▸ **Available records**:
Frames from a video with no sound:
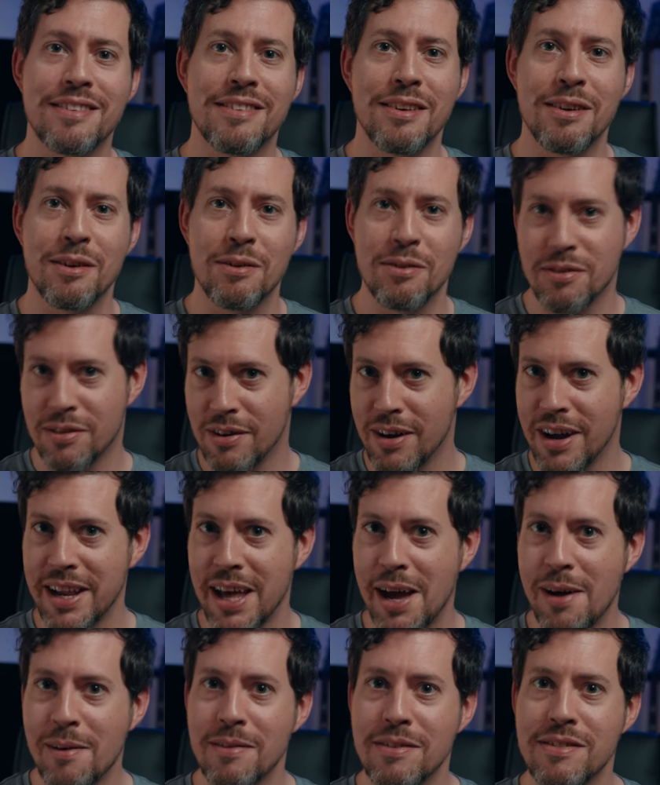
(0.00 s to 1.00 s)
to try it
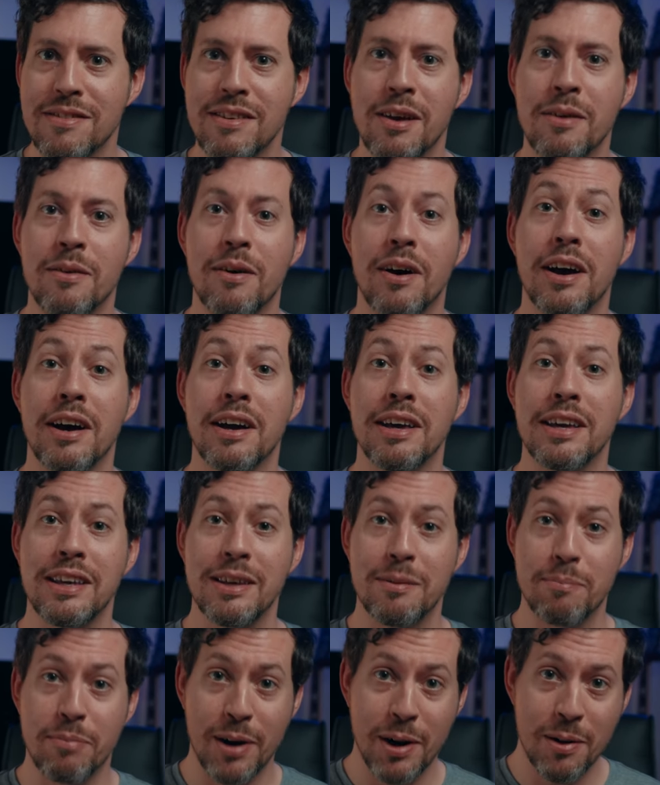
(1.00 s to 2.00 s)
out, so
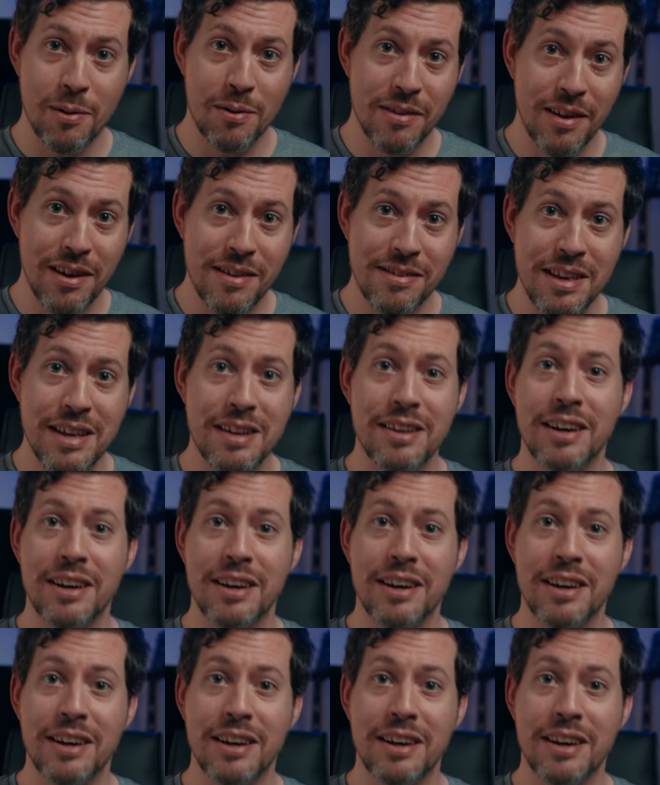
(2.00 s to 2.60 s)
I prioritised it.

▸ **Exercise**:
With the pictures excluded, restate the material exactly as it stands.

▸ **Answer space**:
Frames from a video with no sound:
(0.00 s to 1.00 s)
to try it
(1.00 s to 2.00 s)
out, so
(2.00 s to 2.60 s)
I prioritised it.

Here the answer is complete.